■ Task details: An exact transcription of every entry is required, with the images left out.

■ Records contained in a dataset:

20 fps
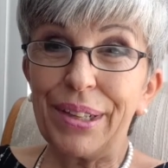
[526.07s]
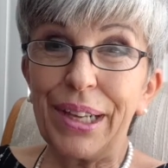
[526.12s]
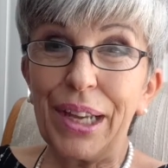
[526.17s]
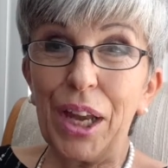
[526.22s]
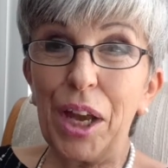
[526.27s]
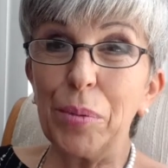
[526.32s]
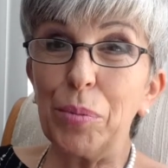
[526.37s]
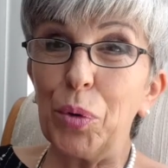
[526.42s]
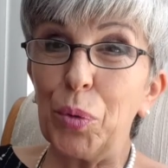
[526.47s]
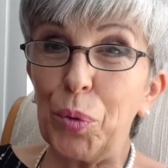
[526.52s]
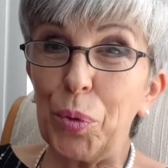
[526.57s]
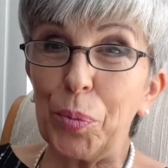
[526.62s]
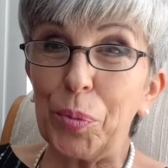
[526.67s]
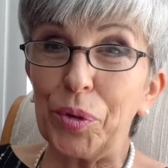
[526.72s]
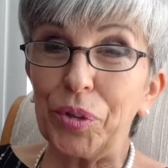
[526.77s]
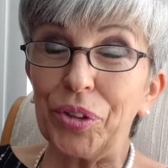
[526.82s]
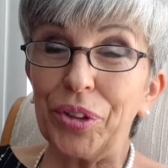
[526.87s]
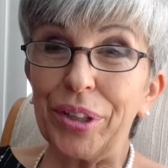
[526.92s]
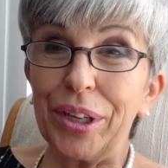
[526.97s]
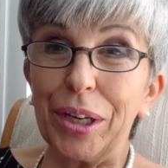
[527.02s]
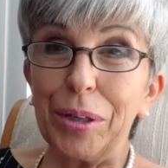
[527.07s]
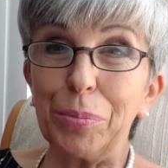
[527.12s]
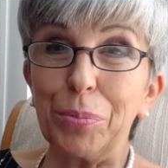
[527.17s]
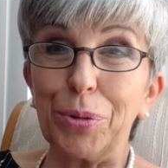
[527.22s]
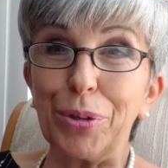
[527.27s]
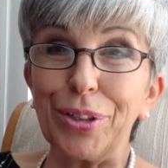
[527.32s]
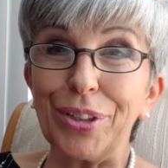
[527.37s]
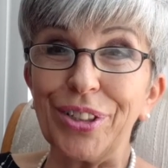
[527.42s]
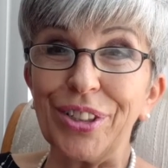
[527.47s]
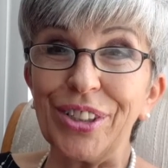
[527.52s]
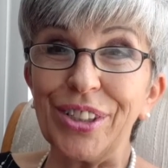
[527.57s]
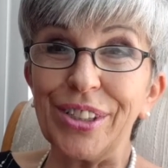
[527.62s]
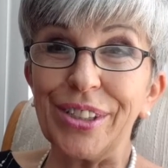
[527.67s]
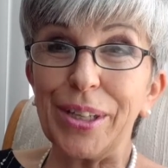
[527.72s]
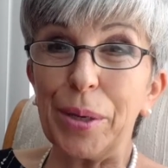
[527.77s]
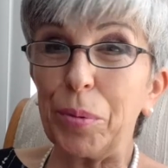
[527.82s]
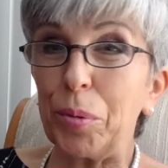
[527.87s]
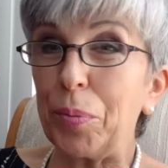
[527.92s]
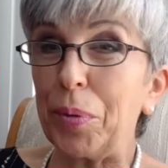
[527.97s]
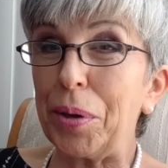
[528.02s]
I'm a woman, I'm British,
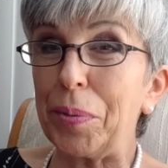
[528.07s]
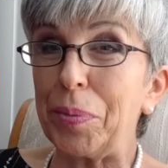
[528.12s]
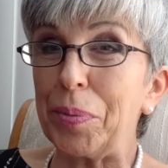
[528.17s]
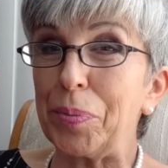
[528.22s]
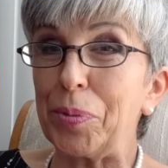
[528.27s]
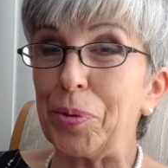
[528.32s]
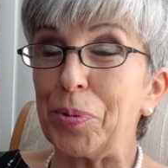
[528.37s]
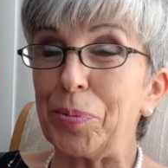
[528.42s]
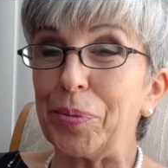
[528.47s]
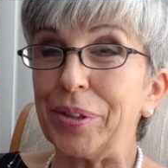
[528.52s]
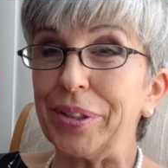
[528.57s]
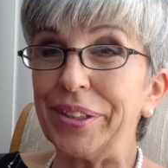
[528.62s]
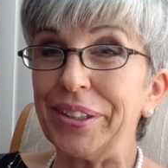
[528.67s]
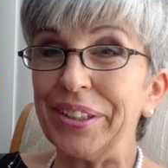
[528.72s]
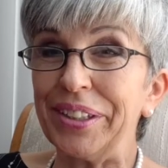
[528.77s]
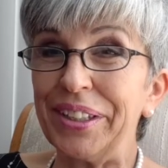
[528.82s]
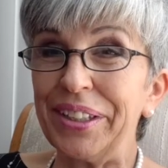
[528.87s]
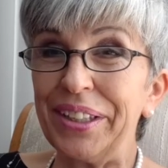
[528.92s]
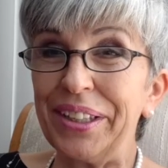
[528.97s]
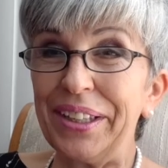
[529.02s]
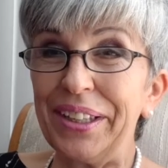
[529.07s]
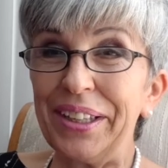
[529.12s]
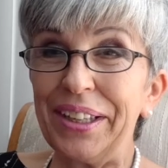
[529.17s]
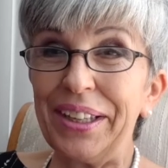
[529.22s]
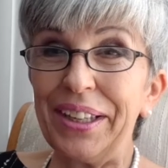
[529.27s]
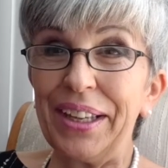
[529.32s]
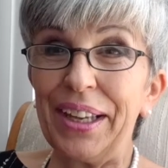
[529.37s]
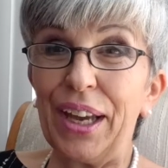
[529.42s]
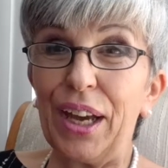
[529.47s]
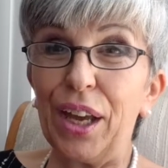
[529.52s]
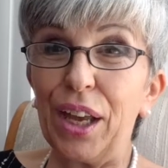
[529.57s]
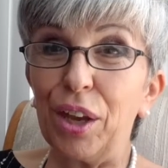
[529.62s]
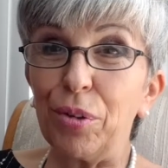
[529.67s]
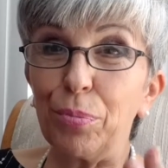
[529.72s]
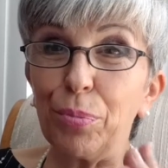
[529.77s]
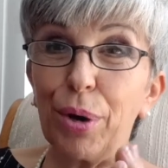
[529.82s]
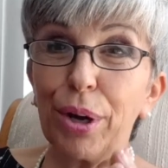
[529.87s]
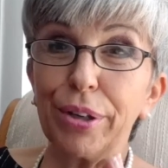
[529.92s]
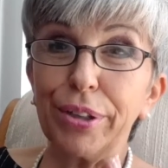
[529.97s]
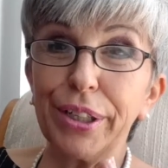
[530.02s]
I'm a baby boomer. I have
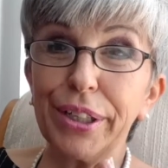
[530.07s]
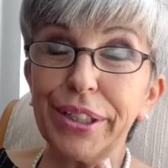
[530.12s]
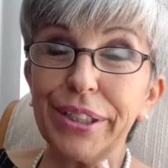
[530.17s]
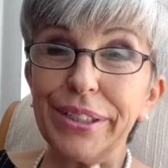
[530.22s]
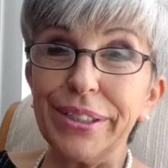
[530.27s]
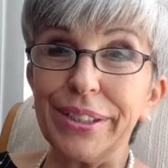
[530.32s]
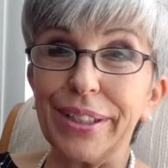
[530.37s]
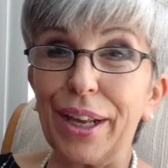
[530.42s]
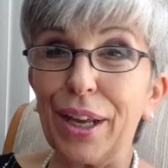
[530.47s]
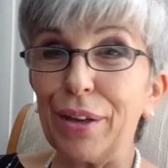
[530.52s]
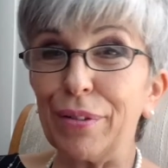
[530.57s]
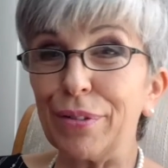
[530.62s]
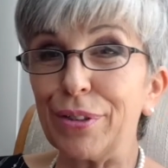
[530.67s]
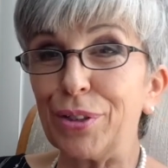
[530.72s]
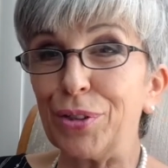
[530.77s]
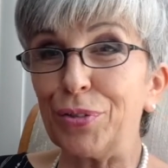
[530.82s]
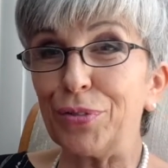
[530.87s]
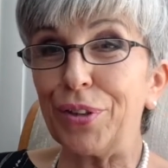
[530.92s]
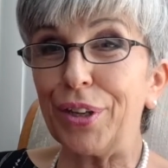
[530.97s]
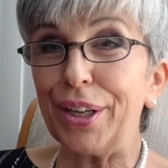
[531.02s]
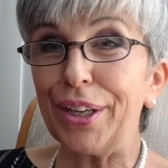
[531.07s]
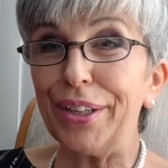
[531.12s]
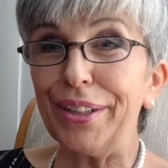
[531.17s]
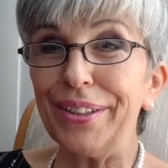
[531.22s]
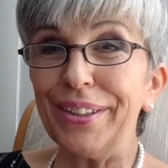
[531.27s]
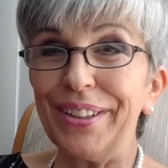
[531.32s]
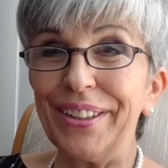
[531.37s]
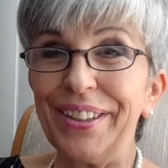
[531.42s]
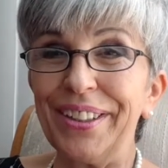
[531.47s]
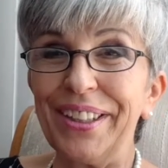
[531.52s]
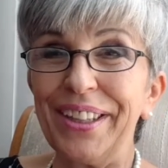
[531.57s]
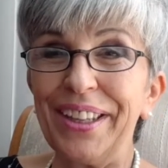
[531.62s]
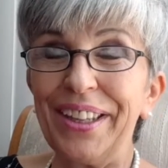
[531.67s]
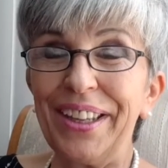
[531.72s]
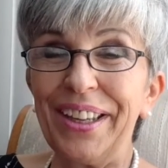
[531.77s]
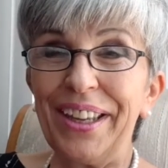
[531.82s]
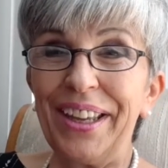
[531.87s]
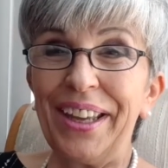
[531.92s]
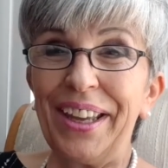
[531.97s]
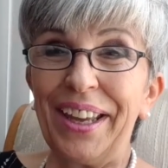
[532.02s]
brown eyes, I have silver hair,
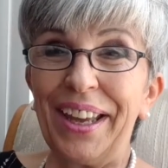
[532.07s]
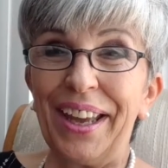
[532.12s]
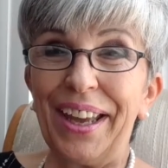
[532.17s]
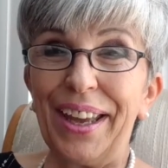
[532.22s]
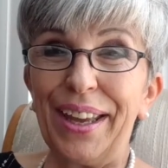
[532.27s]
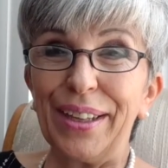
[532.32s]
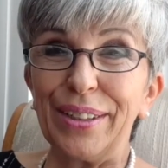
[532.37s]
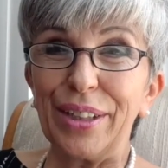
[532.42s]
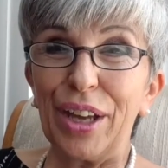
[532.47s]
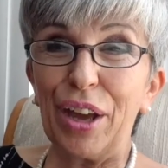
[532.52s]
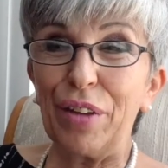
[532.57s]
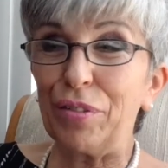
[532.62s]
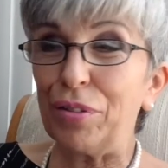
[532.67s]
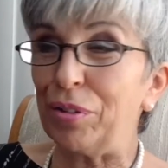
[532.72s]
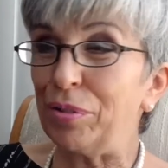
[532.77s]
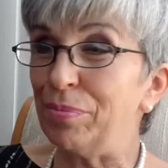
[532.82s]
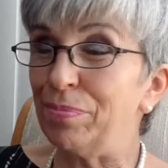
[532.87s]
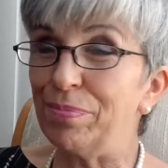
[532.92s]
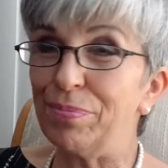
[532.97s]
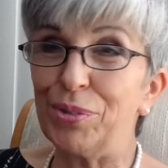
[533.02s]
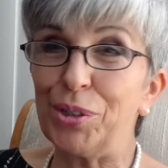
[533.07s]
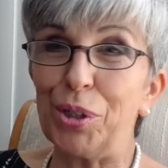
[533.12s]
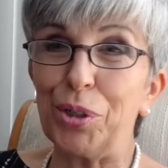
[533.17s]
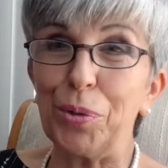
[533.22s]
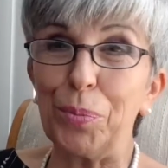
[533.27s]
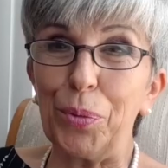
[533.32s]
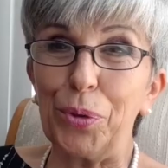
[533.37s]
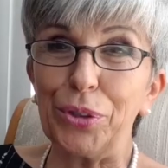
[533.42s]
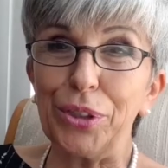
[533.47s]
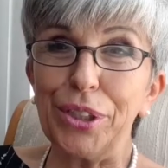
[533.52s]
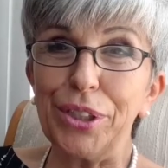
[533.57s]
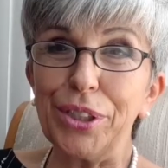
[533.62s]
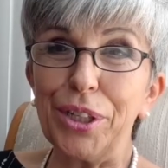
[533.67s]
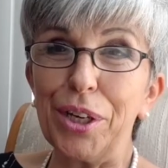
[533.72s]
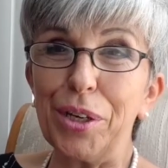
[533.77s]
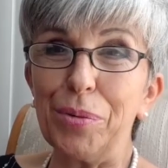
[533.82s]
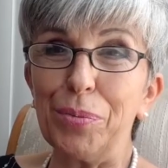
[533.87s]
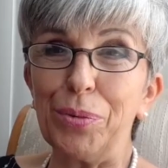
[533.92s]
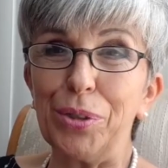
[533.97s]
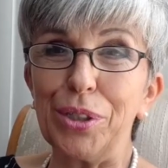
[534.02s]
and I have a certain body
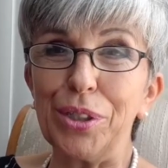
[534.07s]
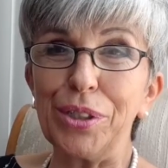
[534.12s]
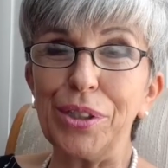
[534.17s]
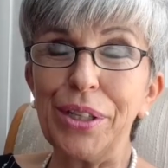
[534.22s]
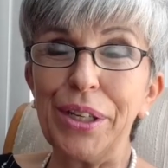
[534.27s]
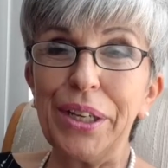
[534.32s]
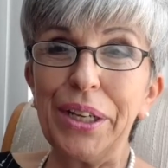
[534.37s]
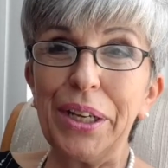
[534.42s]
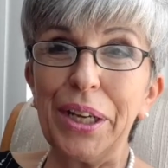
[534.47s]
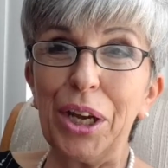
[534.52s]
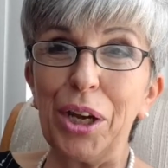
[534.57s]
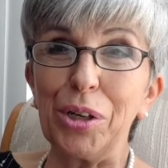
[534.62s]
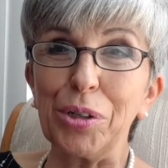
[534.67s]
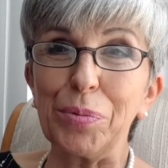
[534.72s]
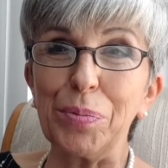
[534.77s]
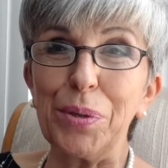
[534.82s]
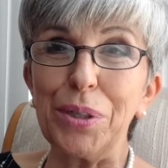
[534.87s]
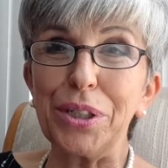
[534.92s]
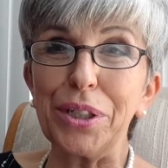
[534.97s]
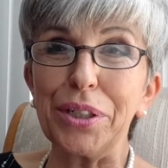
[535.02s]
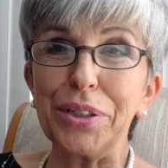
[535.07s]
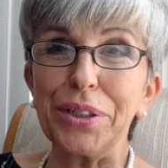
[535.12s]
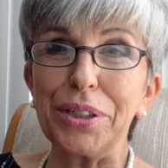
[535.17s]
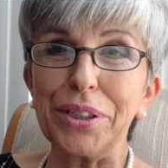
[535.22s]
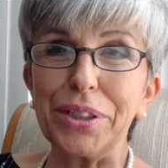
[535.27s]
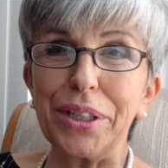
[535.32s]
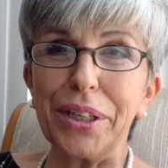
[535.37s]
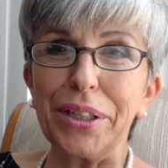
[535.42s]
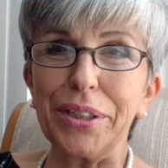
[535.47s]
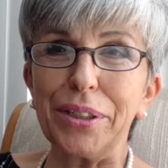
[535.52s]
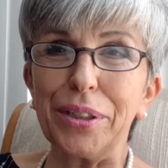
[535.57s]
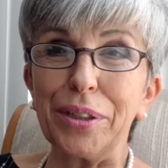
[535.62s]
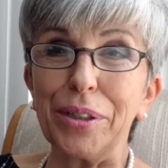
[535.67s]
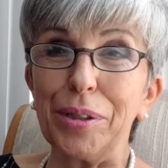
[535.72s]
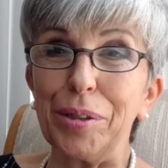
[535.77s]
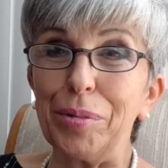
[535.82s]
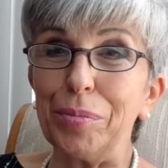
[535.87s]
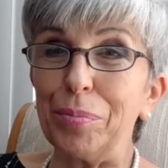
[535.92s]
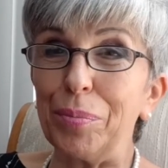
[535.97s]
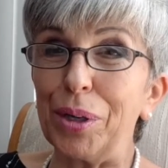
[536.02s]
type which helps me to understand that
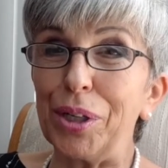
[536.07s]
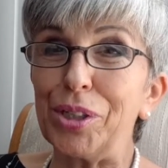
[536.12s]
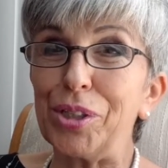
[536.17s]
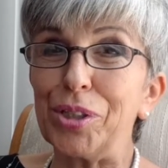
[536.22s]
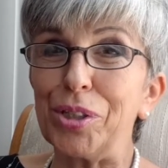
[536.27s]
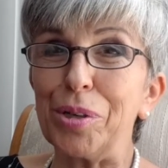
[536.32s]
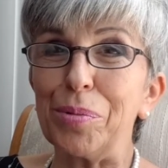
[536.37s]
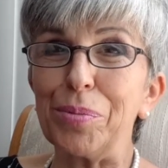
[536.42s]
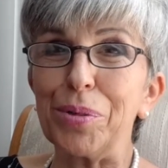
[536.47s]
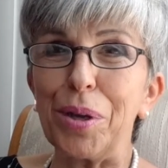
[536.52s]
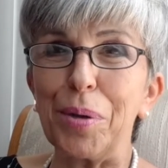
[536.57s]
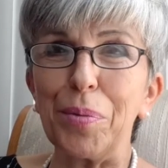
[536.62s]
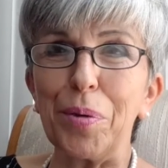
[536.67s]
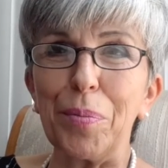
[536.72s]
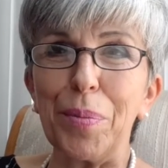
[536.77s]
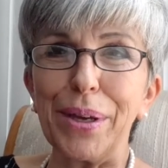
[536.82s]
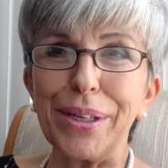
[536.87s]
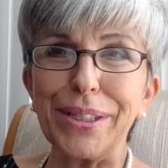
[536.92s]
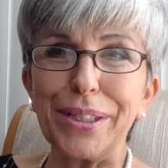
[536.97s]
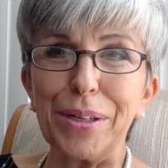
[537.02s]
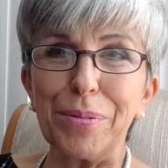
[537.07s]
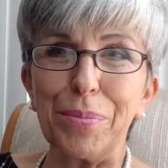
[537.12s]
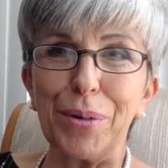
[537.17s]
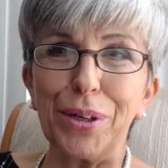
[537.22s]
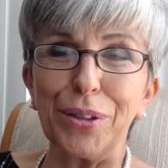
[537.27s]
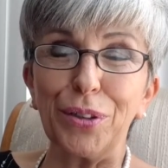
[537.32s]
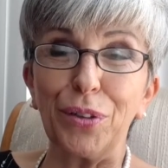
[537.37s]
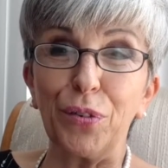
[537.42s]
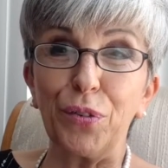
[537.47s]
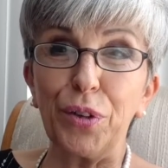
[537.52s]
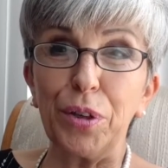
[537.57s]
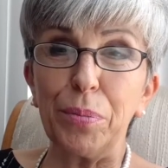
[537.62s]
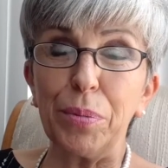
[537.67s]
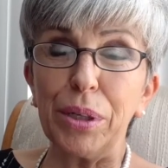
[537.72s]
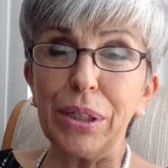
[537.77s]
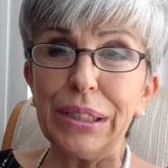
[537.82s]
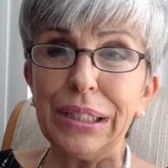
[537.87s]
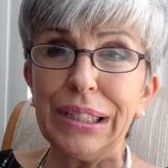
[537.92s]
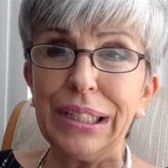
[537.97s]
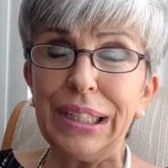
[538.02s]
in my terms I'm a masculine-minded
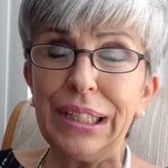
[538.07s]
female.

■ Answer to the problem:
20 fps
[526.07s]
[526.12s]
[526.17s]
[526.22s]
[526.27s]
[526.32s]
[526.37s]
[526.42s]
[526.47s]
[526.52s]
[526.57s]
[526.62s]
[526.67s]
[526.72s]
[526.77s]
[526.82s]
[526.87s]
[526.92s]
[526.97s]
[527.02s]
[527.07s]
[527.12s]
[527.17s]
[527.22s]
[527.27s]
[527.32s]
[527.37s]
[527.42s]
[527.47s]
[527.52s]
[527.57s]
[527.62s]
[527.67s]
[527.72s]
[527.77s]
[527.82s]
[527.87s]
[527.92s]
[527.97s]
[528.02s]
I'm a woman, I'm British,
[528.07s]
[528.12s]
[528.17s]
[528.22s]
[528.27s]
[528.32s]
[528.37s]
[528.42s]
[528.47s]
[528.52s]
[528.57s]
[528.62s]
[528.67s]
[528.72s]
[528.77s]
[528.82s]
[528.87s]
[528.92s]
[528.97s]
[529.02s]
[529.07s]
[529.12s]
[529.17s]
[529.22s]
[529.27s]
[529.32s]
[529.37s]
[529.42s]
[529.47s]
[529.52s]
[529.57s]
[529.62s]
[529.67s]
[529.72s]
[529.77s]
[529.82s]
[529.87s]
[529.92s]
[529.97s]
[530.02s]
I'm a baby boomer. I have
[530.07s]
[530.12s]
[530.17s]
[530.22s]
[530.27s]
[530.32s]
[530.37s]
[530.42s]
[530.47s]
[530.52s]
[530.57s]
[530.62s]
[530.67s]
[530.72s]
[530.77s]
[530.82s]
[530.87s]
[530.92s]
[530.97s]
[531.02s]
[531.07s]
[531.12s]
[531.17s]
[531.22s]
[531.27s]
[531.32s]
[531.37s]
[531.42s]
[531.47s]
[531.52s]
[531.57s]
[531.62s]
[531.67s]
[531.72s]
[531.77s]
[531.82s]
[531.87s]
[531.92s]
[531.97s]
[532.02s]
brown eyes, I have silver hair,
[532.07s]
[532.12s]
[532.17s]
[532.22s]
[532.27s]
[532.32s]
[532.37s]
[532.42s]
[532.47s]
[532.52s]
[532.57s]
[532.62s]
[532.67s]
[532.72s]
[532.77s]
[532.82s]
[532.87s]
[532.92s]
[532.97s]
[533.02s]
[533.07s]
[533.12s]
[533.17s]
[533.22s]
[533.27s]
[533.32s]
[533.37s]
[533.42s]
[533.47s]
[533.52s]
[533.57s]
[533.62s]
[533.67s]
[533.72s]
[533.77s]
[533.82s]
[533.87s]
[533.92s]
[533.97s]
[534.02s]
and I have a certain body
[534.07s]
[534.12s]
[534.17s]
[534.22s]
[534.27s]
[534.32s]
[534.37s]
[534.42s]
[534.47s]
[534.52s]
[534.57s]
[534.62s]
[534.67s]
[534.72s]
[534.77s]
[534.82s]
[534.87s]
[534.92s]
[534.97s]
[535.02s]
[535.07s]
[535.12s]
[535.17s]
[535.22s]
[535.27s]
[535.32s]
[535.37s]
[535.42s]
[535.47s]
[535.52s]
[535.57s]
[535.62s]
[535.67s]
[535.72s]
[535.77s]
[535.82s]
[535.87s]
[535.92s]
[535.97s]
[536.02s]
type which helps me to understand that
[536.07s]
[536.12s]
[536.17s]
[536.22s]
[536.27s]
[536.32s]
[536.37s]
[536.42s]
[536.47s]
[536.52s]
[536.57s]
[536.62s]
[536.67s]
[536.72s]
[536.77s]
[536.82s]
[536.87s]
[536.92s]
[536.97s]
[537.02s]
[537.07s]
[537.12s]
[537.17s]
[537.22s]
[537.27s]
[537.32s]
[537.37s]
[537.42s]
[537.47s]
[537.52s]
[537.57s]
[537.62s]
[537.67s]
[537.72s]
[537.77s]
[537.82s]
[537.87s]
[537.92s]
[537.97s]
[538.02s]
in my terms I'm a masculine-minded
[538.07s]
female.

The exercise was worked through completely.